• EXERCISE AIM:
The data must be copied over exactly and in full.

Stored items from a collection
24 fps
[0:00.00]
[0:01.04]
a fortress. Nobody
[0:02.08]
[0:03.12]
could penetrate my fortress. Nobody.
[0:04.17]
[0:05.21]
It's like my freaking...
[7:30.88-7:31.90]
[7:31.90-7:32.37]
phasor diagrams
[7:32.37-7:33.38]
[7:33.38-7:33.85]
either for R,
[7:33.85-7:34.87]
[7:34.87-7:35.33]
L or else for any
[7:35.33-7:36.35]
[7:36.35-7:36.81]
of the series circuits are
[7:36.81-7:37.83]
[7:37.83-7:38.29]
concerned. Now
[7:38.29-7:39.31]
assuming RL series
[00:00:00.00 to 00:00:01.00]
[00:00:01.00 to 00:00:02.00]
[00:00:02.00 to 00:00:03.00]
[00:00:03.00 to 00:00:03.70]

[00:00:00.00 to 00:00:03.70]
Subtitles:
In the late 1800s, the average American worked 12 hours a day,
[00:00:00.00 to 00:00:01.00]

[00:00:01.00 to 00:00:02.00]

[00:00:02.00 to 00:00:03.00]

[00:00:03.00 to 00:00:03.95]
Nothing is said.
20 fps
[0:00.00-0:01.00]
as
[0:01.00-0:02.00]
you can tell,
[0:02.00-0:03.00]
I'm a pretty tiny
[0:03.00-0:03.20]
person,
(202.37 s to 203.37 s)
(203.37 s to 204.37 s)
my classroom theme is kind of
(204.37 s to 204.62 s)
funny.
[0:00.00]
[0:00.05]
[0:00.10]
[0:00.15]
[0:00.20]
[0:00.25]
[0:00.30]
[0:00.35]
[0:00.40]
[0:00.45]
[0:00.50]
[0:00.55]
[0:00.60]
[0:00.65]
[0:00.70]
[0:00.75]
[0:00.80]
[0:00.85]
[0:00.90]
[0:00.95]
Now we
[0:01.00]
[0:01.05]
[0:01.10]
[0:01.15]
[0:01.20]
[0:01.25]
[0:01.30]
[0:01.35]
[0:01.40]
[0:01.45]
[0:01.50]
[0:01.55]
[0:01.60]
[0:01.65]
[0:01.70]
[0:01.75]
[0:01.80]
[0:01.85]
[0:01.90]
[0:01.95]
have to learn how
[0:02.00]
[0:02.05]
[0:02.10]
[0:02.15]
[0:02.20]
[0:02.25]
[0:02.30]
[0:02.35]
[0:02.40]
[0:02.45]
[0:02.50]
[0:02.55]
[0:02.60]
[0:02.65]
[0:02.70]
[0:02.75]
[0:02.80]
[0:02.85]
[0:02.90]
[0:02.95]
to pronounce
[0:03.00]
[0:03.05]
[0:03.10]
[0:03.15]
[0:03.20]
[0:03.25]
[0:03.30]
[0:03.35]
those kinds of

• YOUR RESPONSE:
24 fps
[0:00.00]
[0:01.04]
a fortress. Nobody
[0:02.08]
[0:03.12]
could penetrate my fortress. Nobody.
[0:04.17]
[0:05.21]
It's like my freaking...
[7:30.88-7:31.90]
[7:31.90-7:32.37]
phasor diagrams
[7:32.37-7:33.38]
[7:33.38-7:33.85]
either for R,
[7:33.85-7:34.87]
[7:34.87-7:35.33]
L or else for any
[7:35.33-7:36.35]
[7:36.35-7:36.81]
of the series circuits are
[7:36.81-7:37.83]
[7:37.83-7:38.29]
concerned. Now
[7:38.29-7:39.31]
assuming RL series
[00:00:00.00 to 00:00:01.00]
[00:00:01.00 to 00:00:02.00]
[00:00:02.00 to 00:00:03.00]
[00:00:03.00 to 00:00:03.70]

[00:00:00.00 to 00:00:03.70]
Subtitles:
In the late 1800s, the average American worked 12 hours a day,
[00:00:00.00 to 00:00:01.00]

[00:00:01.00 to 00:00:02.00]

[00:00:02.00 to 00:00:03.00]

[00:00:03.00 to 00:00:03.95]
Nothing is said.
20 fps
[0:00.00-0:01.00]
as
[0:01.00-0:02.00]
you can tell,
[0:02.00-0:03.00]
I'm a pretty tiny
[0:03.00-0:03.20]
person,
(202.37 s to 203.37 s)
(203.37 s to 204.37 s)
my classroom theme is kind of
(204.37 s to 204.62 s)
funny.
[0:00.00]
[0:00.05]
[0:00.10]
[0:00.15]
[0:00.20]
[0:00.25]
[0:00.30]
[0:00.35]
[0:00.40]
[0:00.45]
[0:00.50]
[0:00.55]
[0:00.60]
[0:00.65]
[0:00.70]
[0:00.75]
[0:00.80]
[0:00.85]
[0:00.90]
[0:00.95]
Now we
[0:01.00]
[0:01.05]
[0:01.10]
[0:01.15]
[0:01.20]
[0:01.25]
[0:01.30]
[0:01.35]
[0:01.40]
[0:01.45]
[0:01.50]
[0:01.55]
[0:01.60]
[0:01.65]
[0:01.70]
[0:01.75]
[0:01.80]
[0:01.85]
[0:01.90]
[0:01.95]
have to learn how
[0:02.00]
[0:02.05]
[0:02.10]
[0:02.15]
[0:02.20]
[0:02.25]
[0:02.30]
[0:02.35]
[0:02.40]
[0:02.45]
[0:02.50]
[0:02.55]
[0:02.60]
[0:02.65]
[0:02.70]
[0:02.75]
[0:02.80]
[0:02.85]
[0:02.90]
[0:02.95]
to pronounce
[0:03.00]
[0:03.05]
[0:03.10]
[0:03.15]
[0:03.20]
[0:03.25]
[0:03.30]
[0:03.35]
those kinds of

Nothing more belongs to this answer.